Since the 1980s, Seymour Papert has been very influential in helping us to understand how to teach with computers, and introduced the idea of constructionism2 (building on constructivism) which has as its central tenet that we can learn effectively while using tangible real world objects.  This physical engagement in the ‘unplugged’ activities described above is therefore not just motivational and engaging, but helps children to grasp quite complex concepts.

However, activities alone will only initiate the learning. As Paul Curzon points out in this book, Computing without computers3, we can best understand how computers do things by analogies with everyday concepts that we understand.
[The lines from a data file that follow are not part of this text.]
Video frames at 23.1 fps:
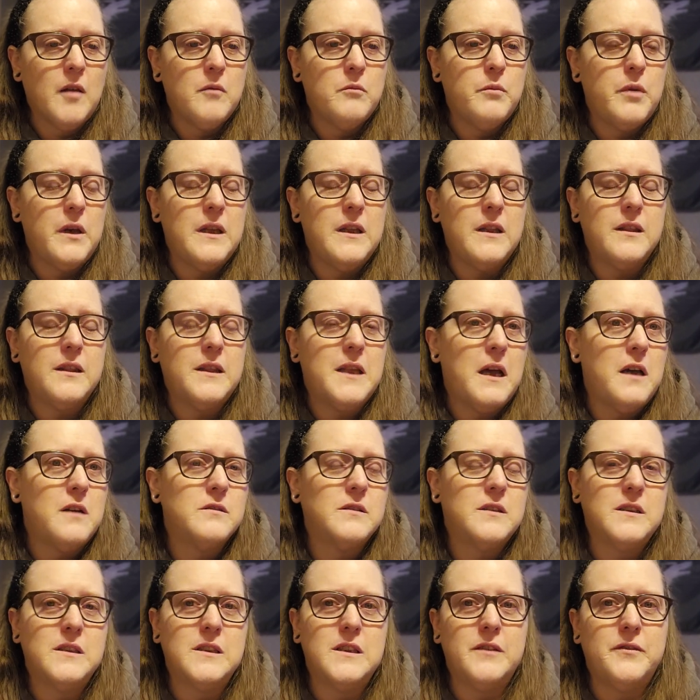but
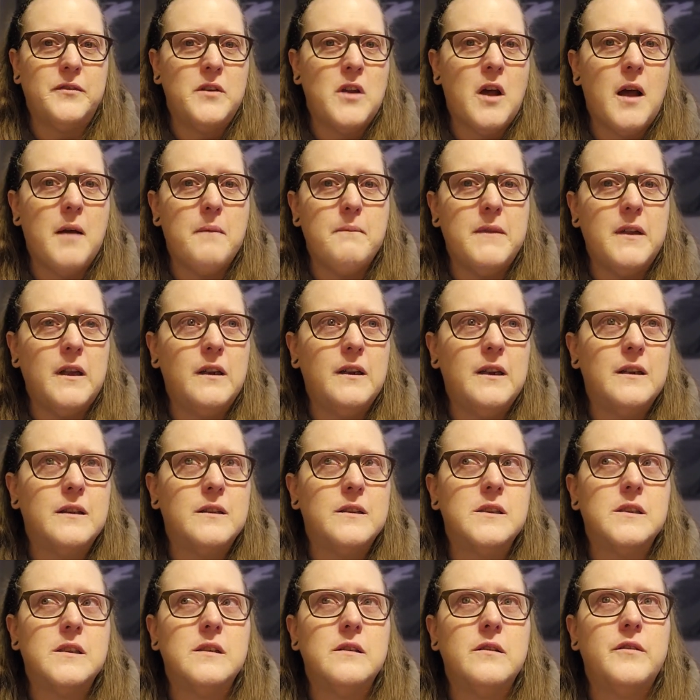thousands, if not
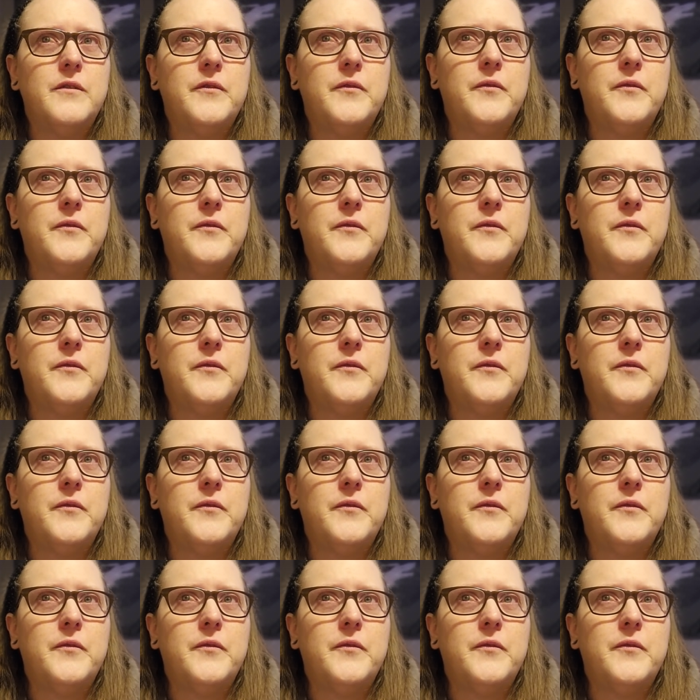millions,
The key though is to consider and reflect on the analogy, and this is where good teaching comes in.

When introducing the Logo computing language in 1980, Papert said “Everyone works with procedures in everyday life…But in everyday life procedures are lived and used, they are not necessarily reflected on.”4  We can engage children effectively with kinaesthetic approaches to learning computing principles, but guiding them and encouraging them to reflect on their meaning will be what creates a generation of true computer scientists.

Sue Sentance is the National Academic Coordinator for the Network of Excellence, Computing At School

  1. Denning, P. (2010). The Great Principles of Computing [PDF].
  2. Papert, S. & Harel, I. (1991). Constructionism, Ablex Publishing Corporation.
  3. Curzon, P. (2014). Computing without Computers. Queen Mary University of London. February 2014. Available from Teaching London Computing.
  4. Papert, S. (1980). Mindstorms. New York: Basic Books.